• _Stored data_
Start of Block
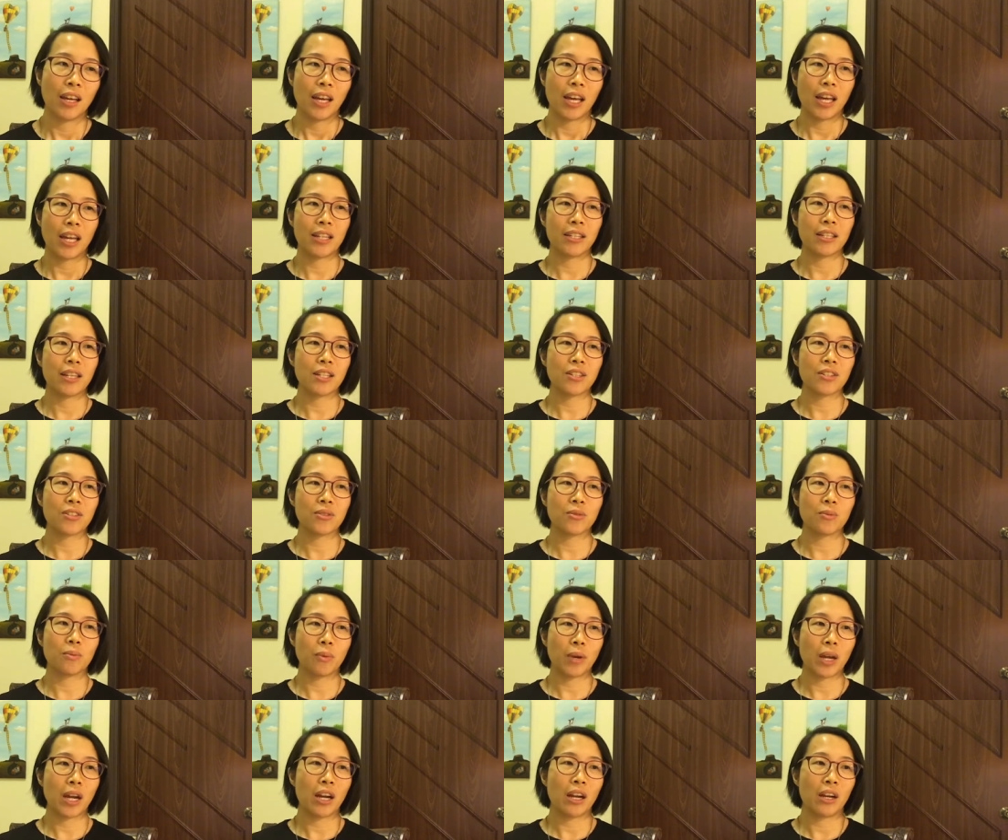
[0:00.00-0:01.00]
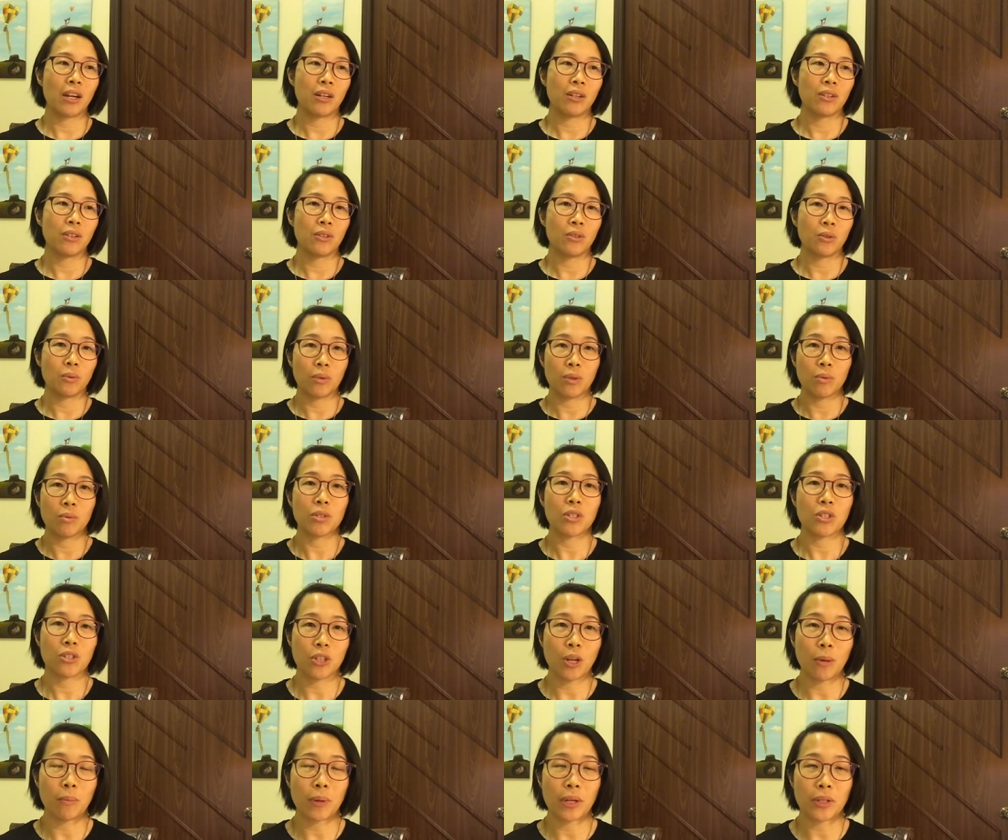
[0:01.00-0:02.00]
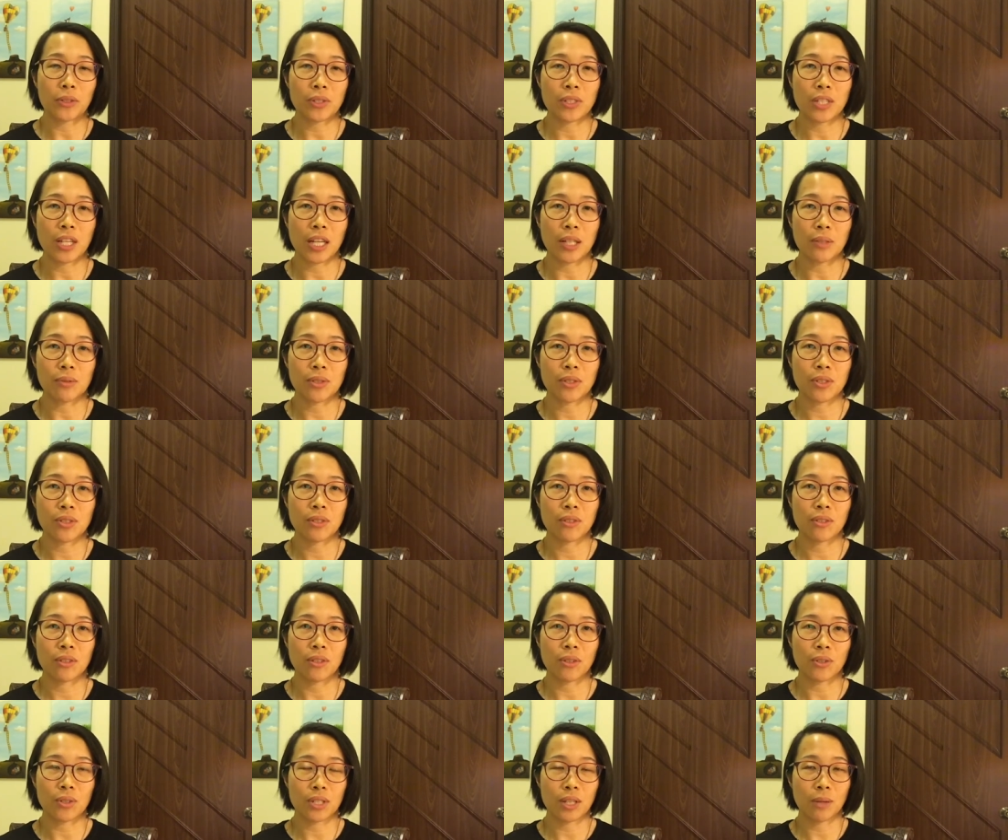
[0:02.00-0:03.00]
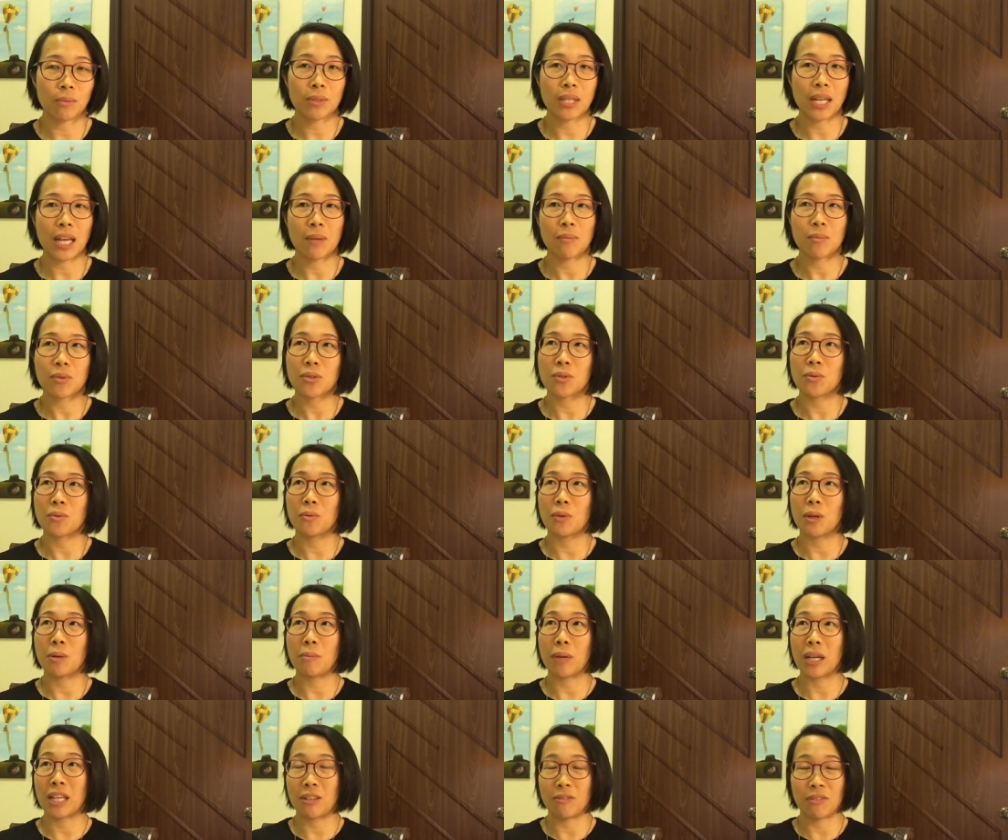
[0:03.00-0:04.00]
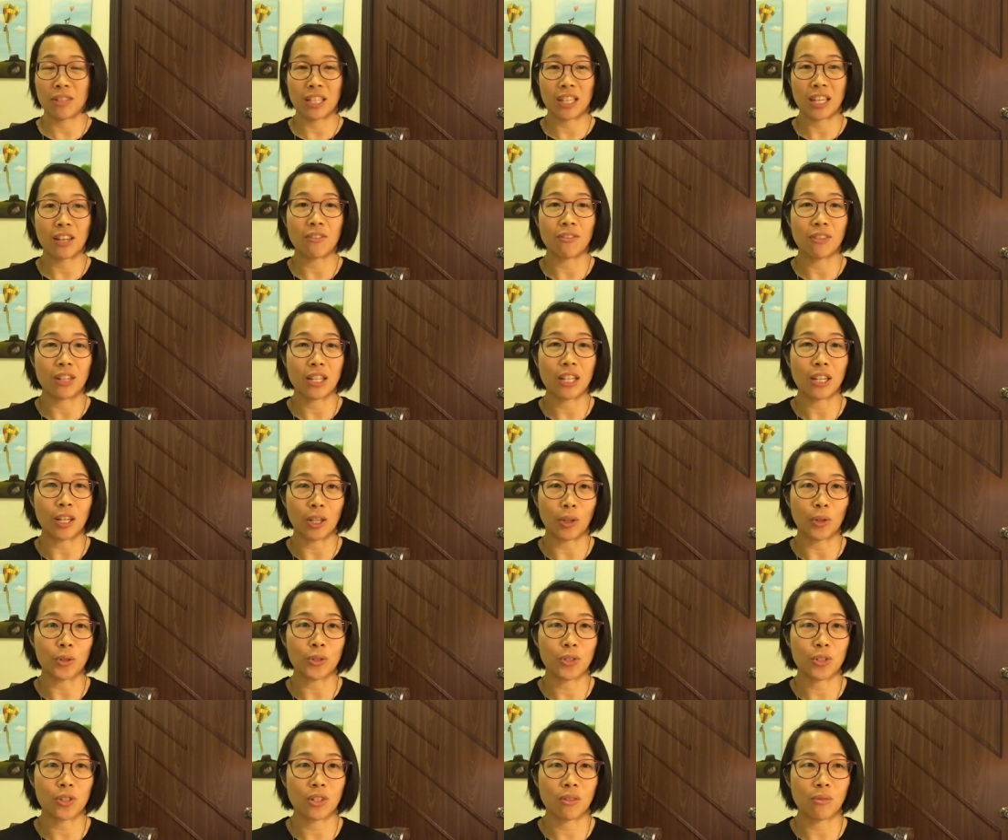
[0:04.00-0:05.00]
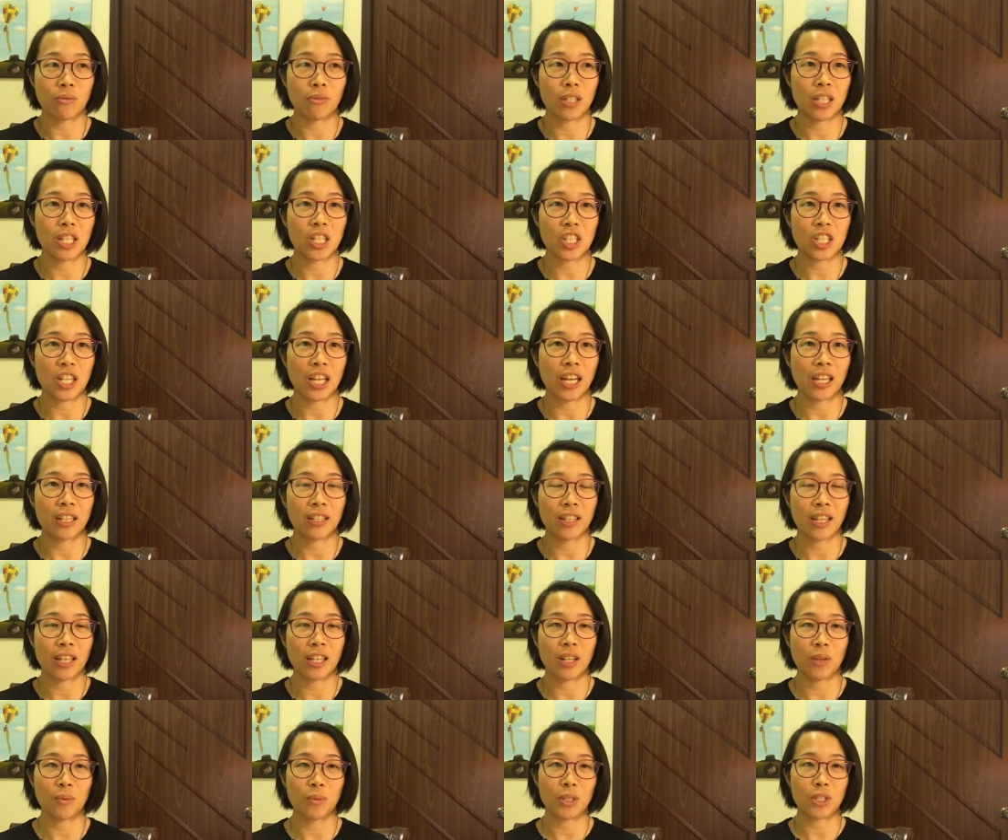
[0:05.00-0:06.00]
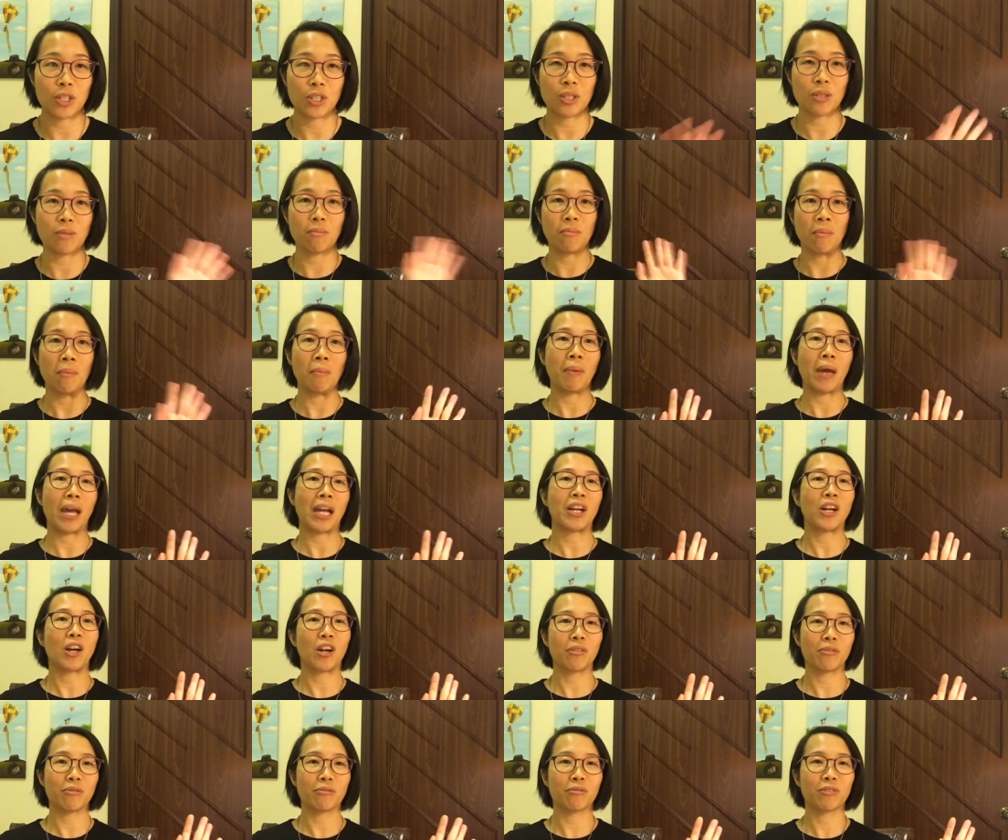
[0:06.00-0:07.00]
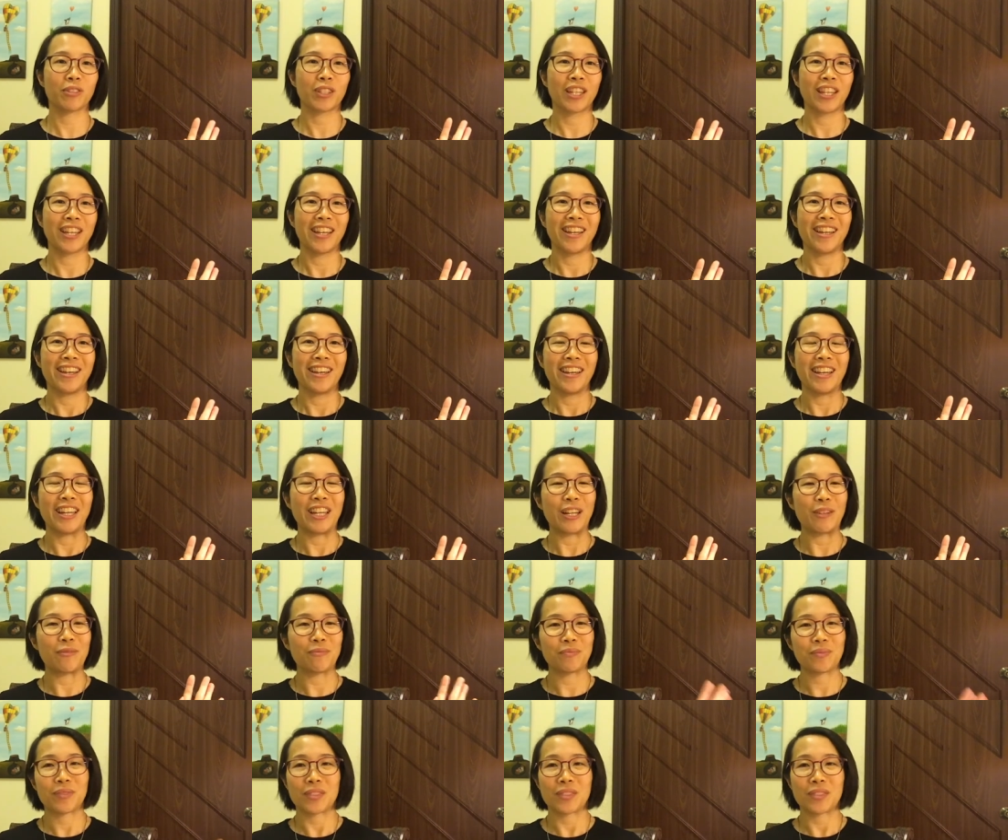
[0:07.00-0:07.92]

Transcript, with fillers: and that's where you know we would stop ourselves you know sometimes we might even get really close to the finish line and then we just back off yeah.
End of Block
• _THE PROBLEM_
Output all the entries above verbatim, please. No images.

• _ANSWER SPACE_
[0:00.00-0:01.00]
[0:01.00-0:02.00]
[0:02.00-0:03.00]
[0:03.00-0:04.00]
[0:04.00-0:05.00]
[0:05.00-0:06.00]
[0:06.00-0:07.00]
[0:07.00-0:07.92]

Transcript, with fillers: and that's where you know we would stop ourselves you know sometimes we might even get really close to the finish line and then we just back off yeah.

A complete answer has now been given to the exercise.